Philadelphia Inquirer

December 28, 2018

It is hard to imagine how the Catholic Church and its many individual dioceses would find a way to add insult to the injuries of victims of predator priests beyond what they have already accomplished through their decades of covering up and mishandling the scandal. But they have.

Last month, after the bombshell grand jury report in August about widespread abuse across the state, several dioceses announced they have set up victim compensation funds. These “reconciliation and reparation funds” are intended to compensate those whose claims do not fall within the civil statute of limitations.

These funds have been debated for years, and many see the church’s insistence on them as a way to avoid the true reform that’s needed: allowing a window of time to allow older victims of abuse to sue, and eliminating the criminal and civil statutes of limitations going forward. These reforms have been a hot political potato since 2006, when District Attorney Lynne Abraham released another grand jury report focused on abuses in Philadelphia. State lawmakers ultimately dropped that potato, failing to enact these necessary reforms before leaving Harrisburg for a long break.

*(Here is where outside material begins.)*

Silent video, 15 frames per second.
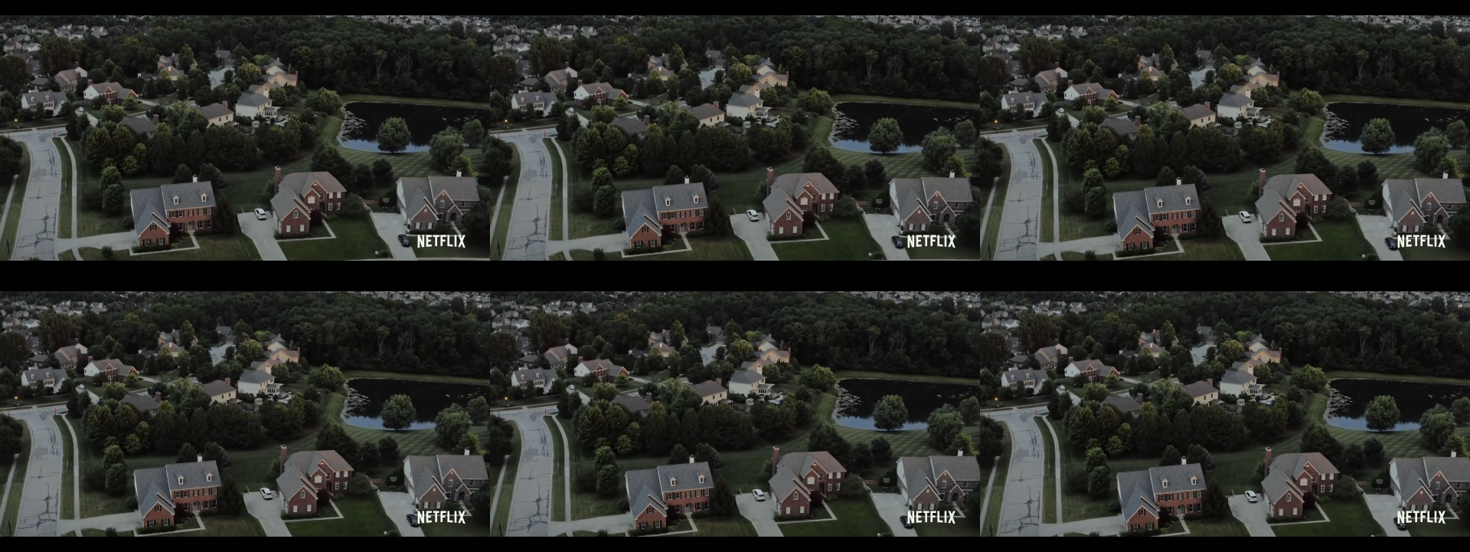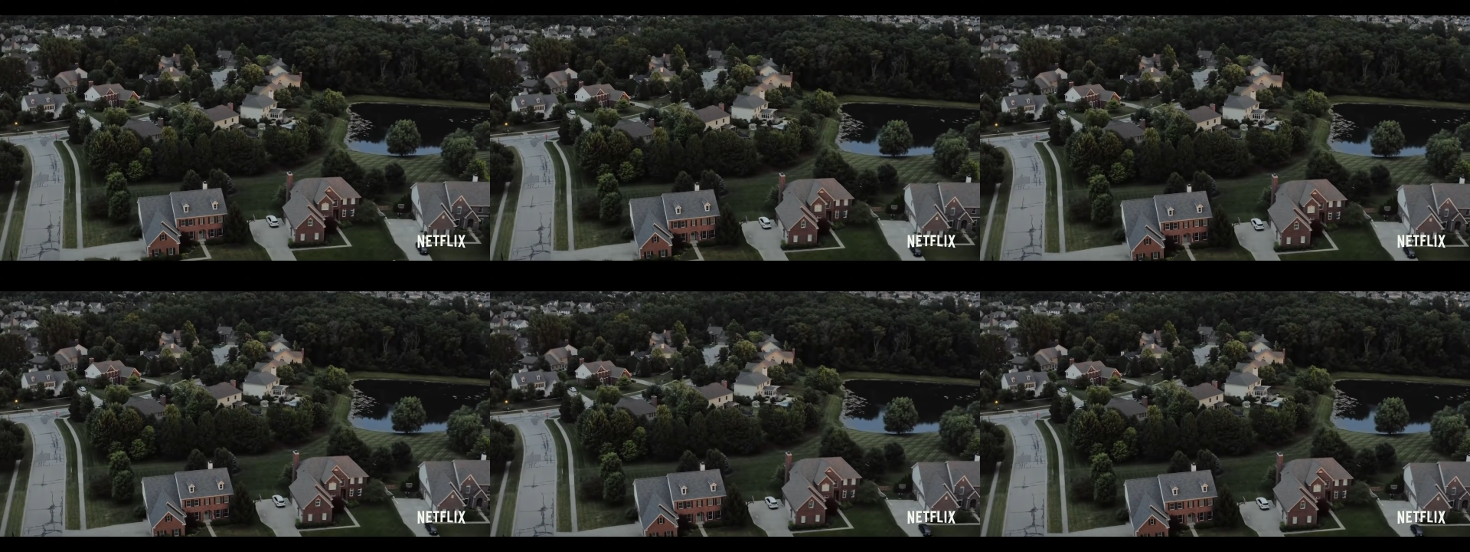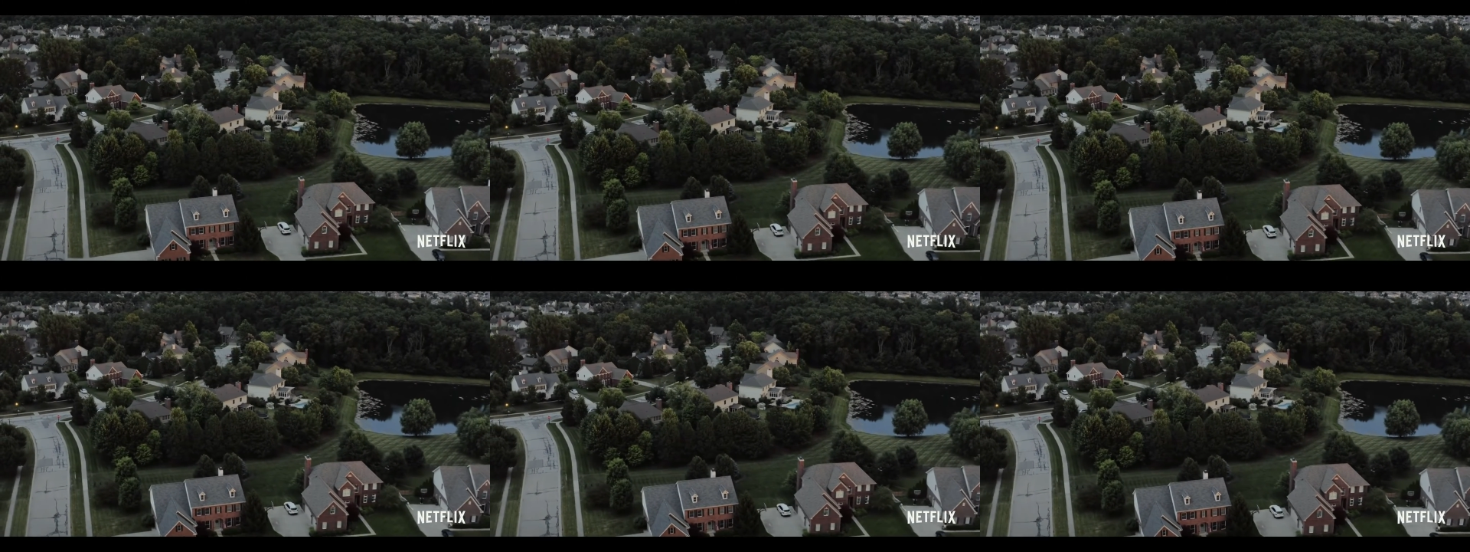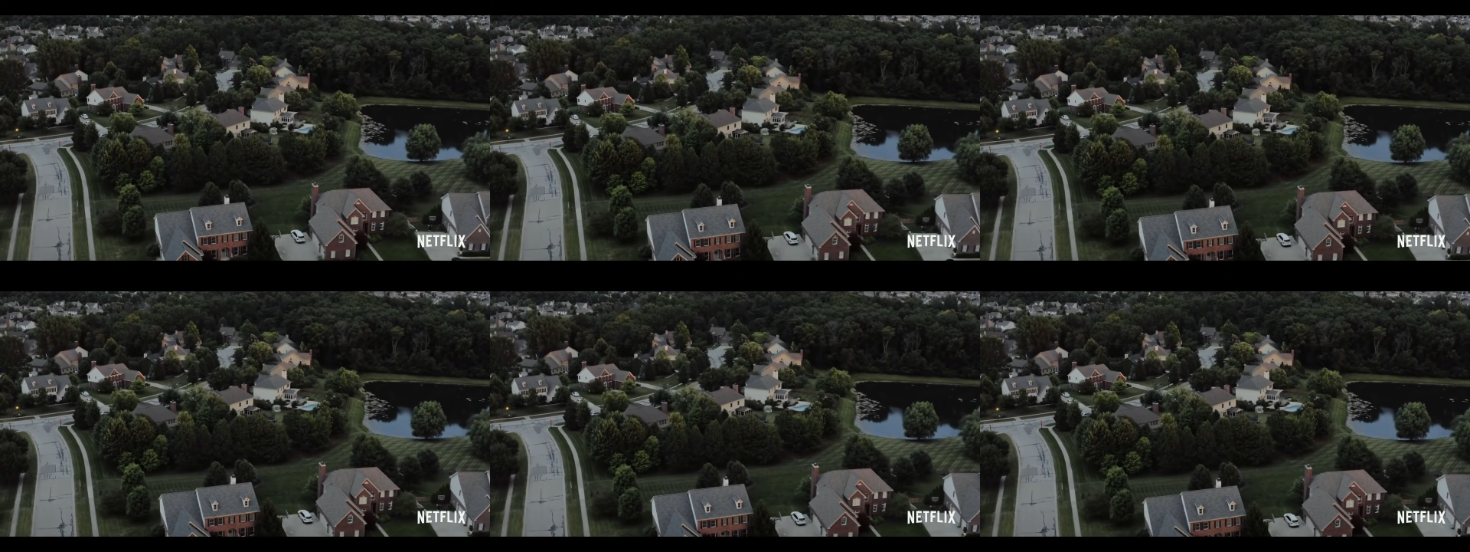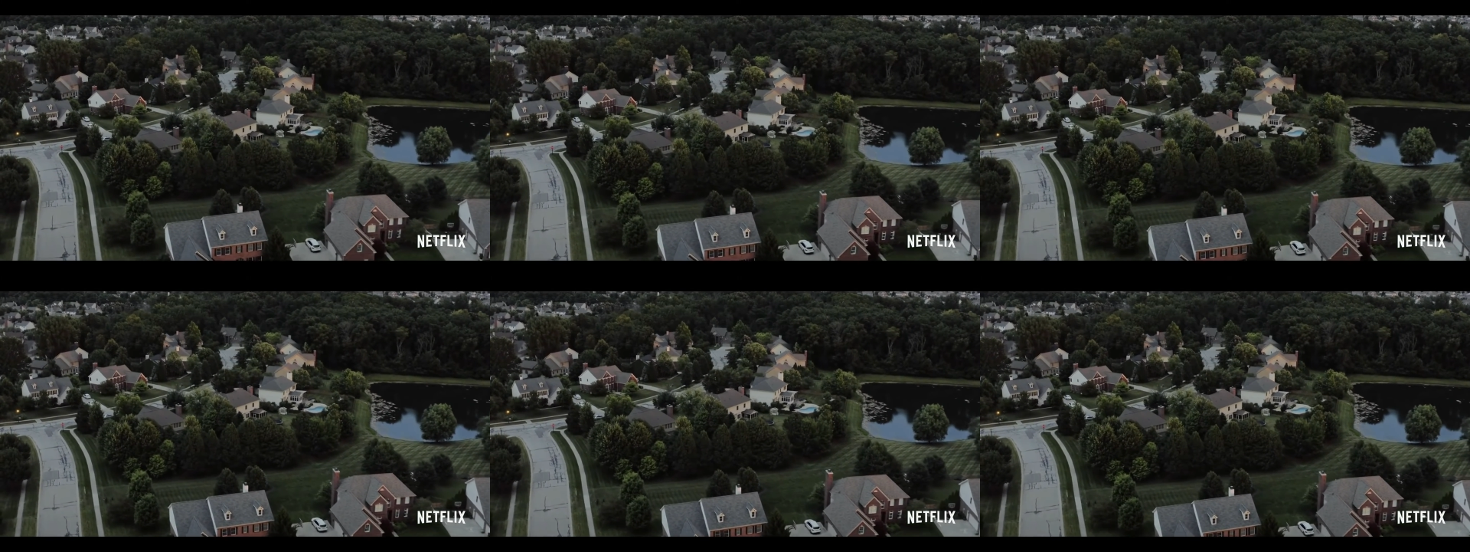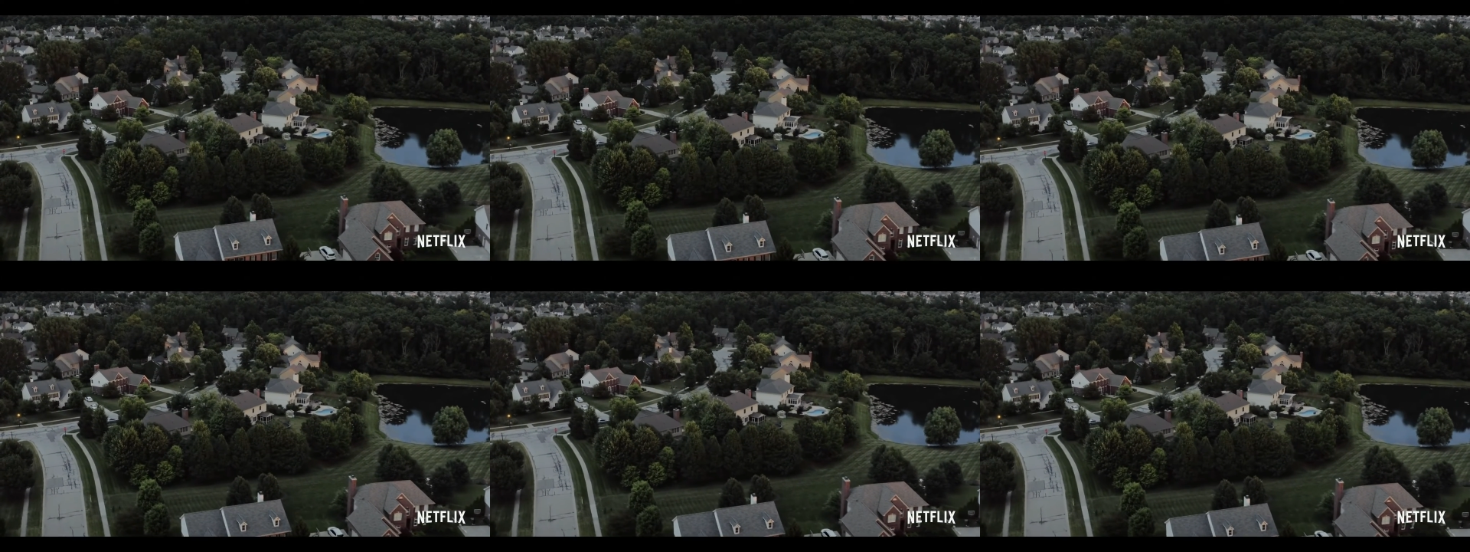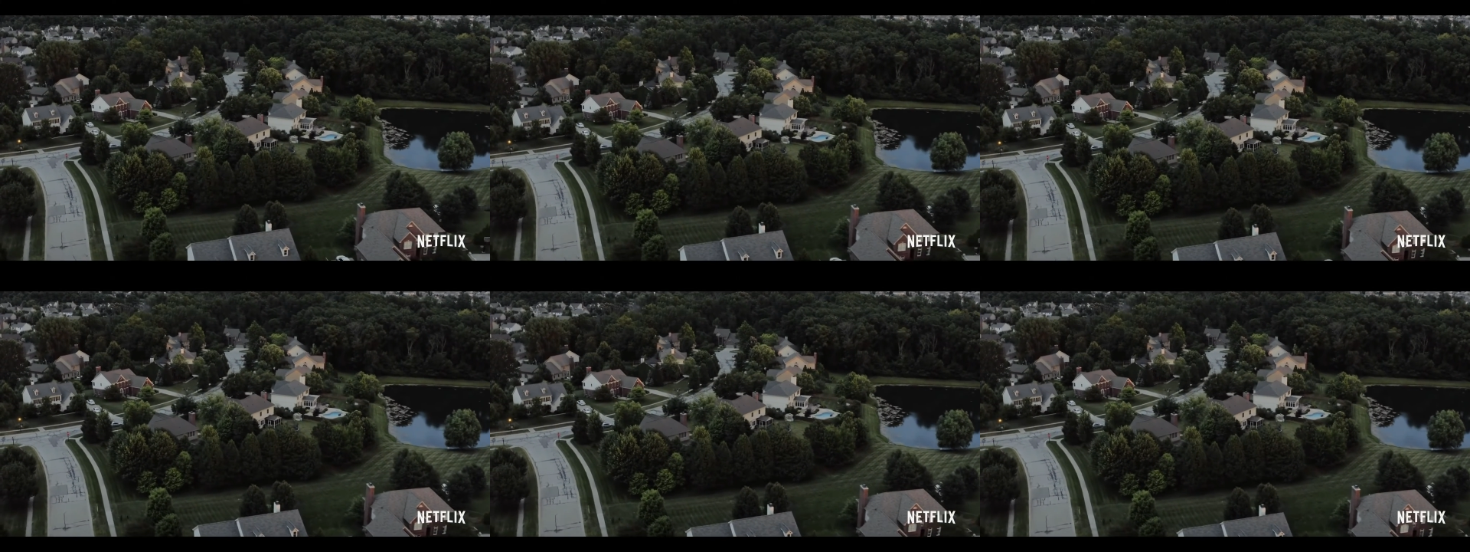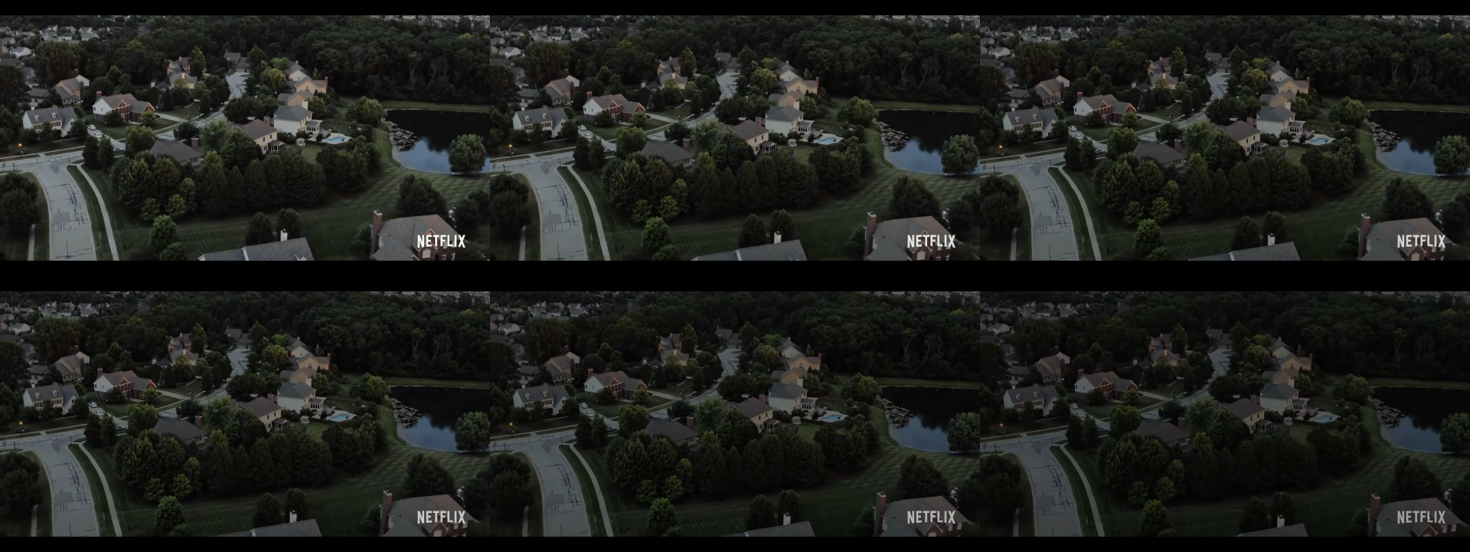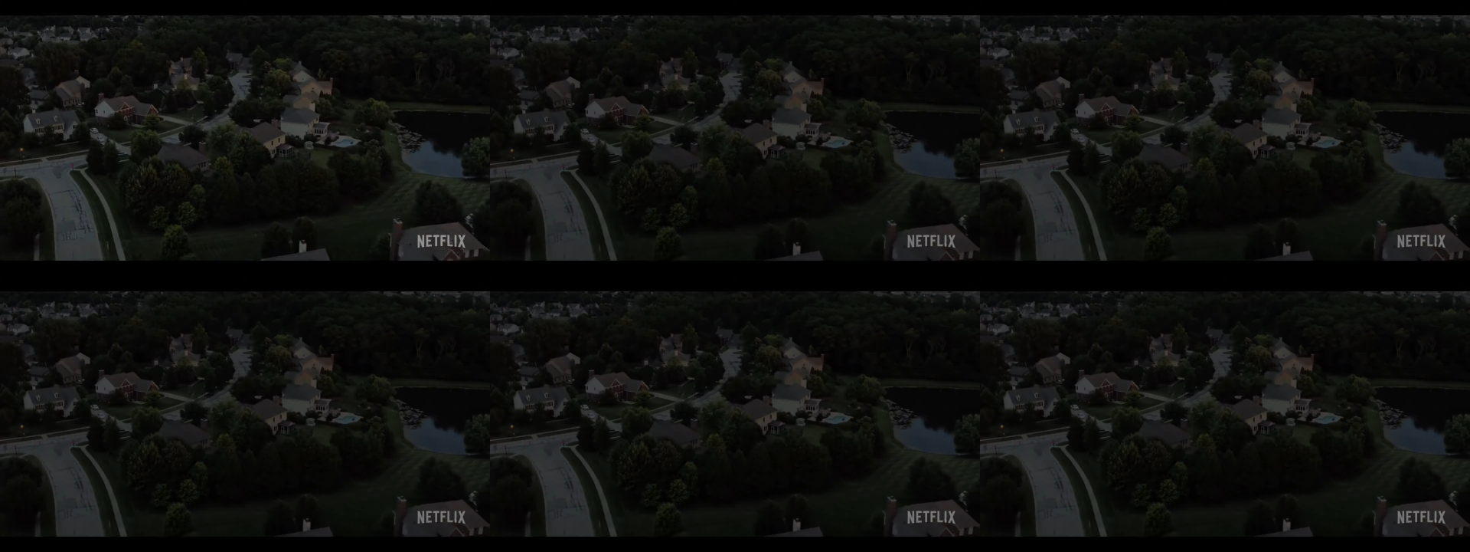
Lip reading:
Nobody's mouth can be seen.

Last month, the Archdiocese of Philadelphia announced it had opened a victim compensation fund and would being making settlements. But according to an Inquirer report last week, about a quarter of those filing claims of being abused were told they were not entitled to compensation because the priests in question were from independent religious orders, such as Franciscans or Jesuits — not the diocese. Even though these priests were in the schools and parishes where abuse happened, performing their ministries under the auspices of the church and diocese, they do not fall under the “administrative umbrella” of parish priests.

Various online forums attempt to explain the difference between the two kinds of priests. The major difference is the kind of vows they take, and geography: A diocesan priest is committed to live attached to a parish, and the other doesn’t. Both, notably, take vows of chastity or celibacy. If you’re a child who is taught that all priests carry moral and spiritual authority, these are differences without a distinction.

Most tragically, both kinds of priests are capable of abuse.